Fast radio bursts within the Milky Way seem to be coming from magnetars

Fast radio bursts are some of the most mysterious events known in astronomy, but they are slowly becoming better understood. Case in point: recent observations of a fast radio burst in the Milky Way reveals the powerhouse behind the blasts: a flaring magnetar.

In 2007 astronomers first detected strange bursts of intense radio energy, known as (as you might have guessed) fast radio bursts, or FRBs for short. Subsequent observations – so far we’ve spotted only a couple dozen of them – revealed that these FRBs were 1) insanely powerful, and 2) coming from basically everywhere.

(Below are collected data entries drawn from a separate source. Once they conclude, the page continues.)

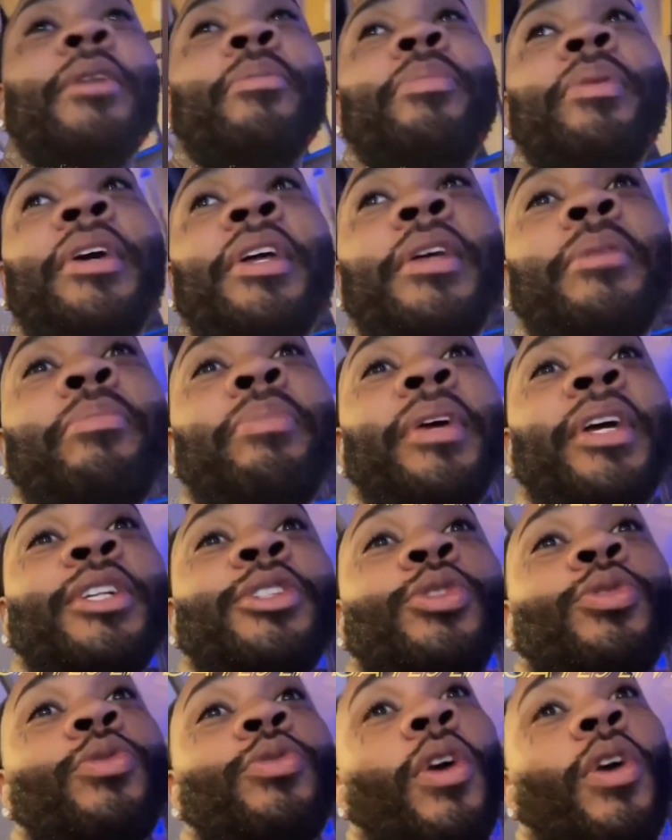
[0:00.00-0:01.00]
bitty bitch, you
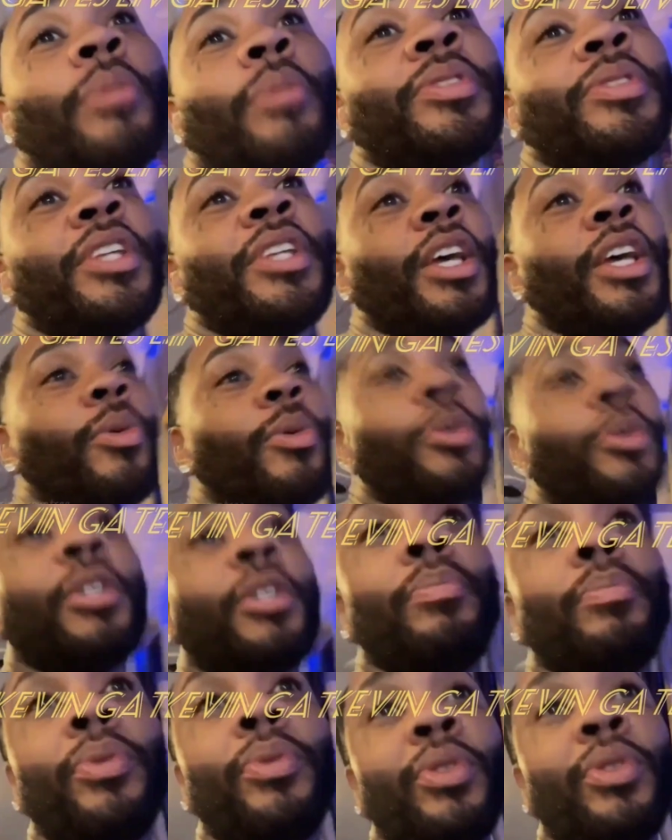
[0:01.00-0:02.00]
know I'm still with the
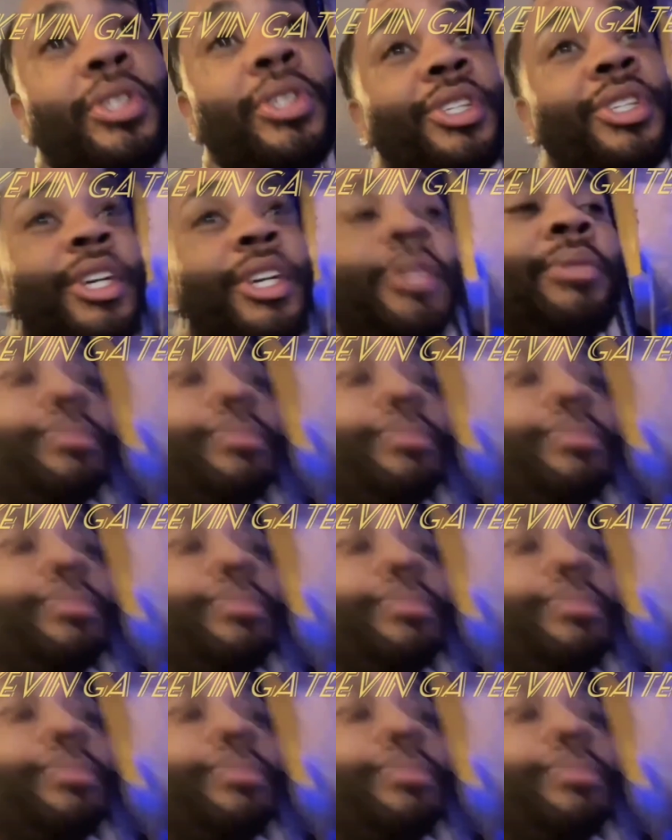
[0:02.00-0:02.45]
bullshit.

Indeed, the fact that they were coming from basically everywhere is the reason that astronomers figured that they were insanely powerful. In order to be detectable at extra-galactic distances, whatever is causing FRBs must be some of the most powerful explosions in the universe.

Additionally, to be that powerful in the radio end of the spectrum, there have to be magnetic fields involved. With strong enough magnetic fields, charged particles can wind themselves around in corkscrew paths, generating radio emissions.

It’s been suspected that magnetars – super-magnetized, rapidly-rotating neutron stars – may be the source of fast radio bursts, but all the known FRBs have been too far away to tell.

But recently, scientists caught a lucky break. Using the CHIME radio telescope, a group of astronomers were monitoring a magnetar in the Milky Way galaxy, a mere 30,000 light-years away. They were keeping a close eye on it because it was starting to flare up in X-ray emissions, and the astronomers were wondering if something else might be up.

They were right. Shortly after they began observations, the magnetar known only as SGR 1935+2154 began bursting in radio; a bona-fide fast radio burst, right there before our very telescopes.

Despite the new identification, scientists still aren’t exactly sure how a magnetar launches a fast radio burst. Hopefully we’ll get more lucky observations to tell us more.